The idea is that you take something you know and create something larger inspired by that. You can draw your home town as a continent, your favourite island as a country, your apartment as a village, a fictional city of yours as a world map and so on. House plants can be become parks, that can become forests. Bookshelves can become libraries, that can become university towns. Your kitchen can become a food market, that can become a farming province.

----------


## Naima

I like... my furry cat could become a Jungle ... lol

----------


## RenflowerGrapx

> I like... my furry cat could become a Jungle ... lol


<3



I like the idea in subject. But I got some difficulties to apply it in my understanding.

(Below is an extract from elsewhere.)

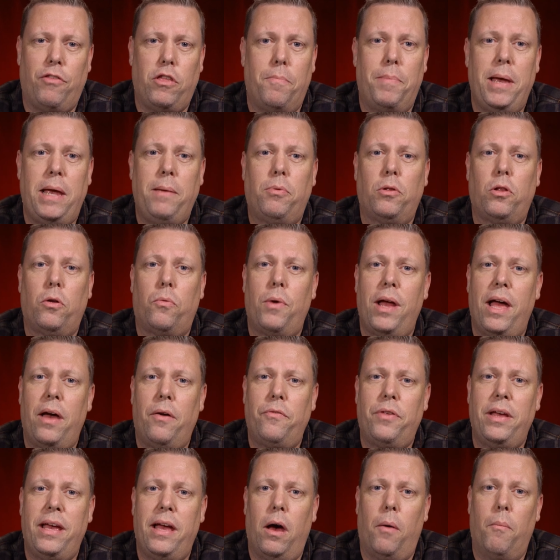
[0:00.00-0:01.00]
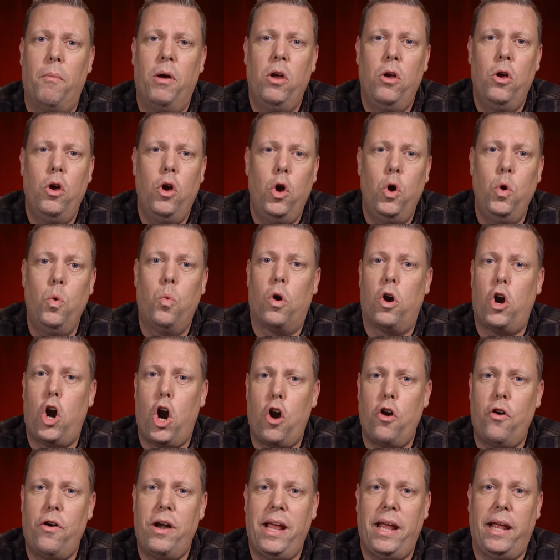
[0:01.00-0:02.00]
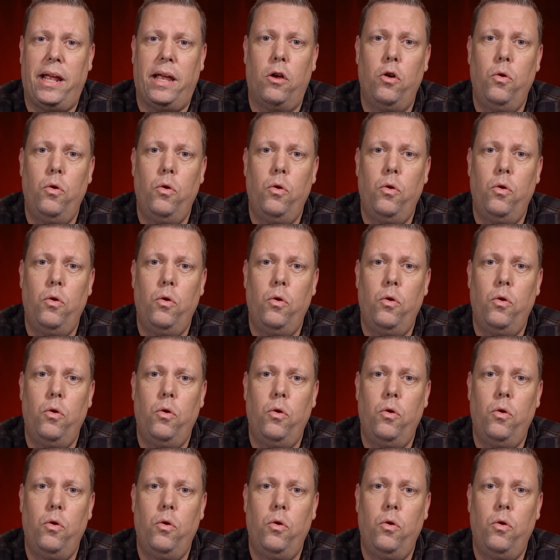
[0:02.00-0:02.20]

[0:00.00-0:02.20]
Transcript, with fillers: the people around him who were hurting,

Like, if i can draw caves as a por (lol, just an example, i'm not good for real)
I should then draw a cave dungeon?

----------


## FranCobasGC

Great idea! and its also good to practice with space abstraction, We also made this kind of exercise when I studied architecture

----------


## AtTheShoreline

> <3
> 
> 
> 
> I like the idea in subject. But I got some difficulties to apply it in my understanding.
> 
> Like, if i can draw caves as a por (lol, just an example, i'm not good for real)
> I should then draw a cave dungeon?


I'm not sure I understand your example unfortunately. I would make this a theme open for wide interpretations. As long as the map is based on something smaller than it's depicting, and takes elements for the layout from that it, should be fine.

----------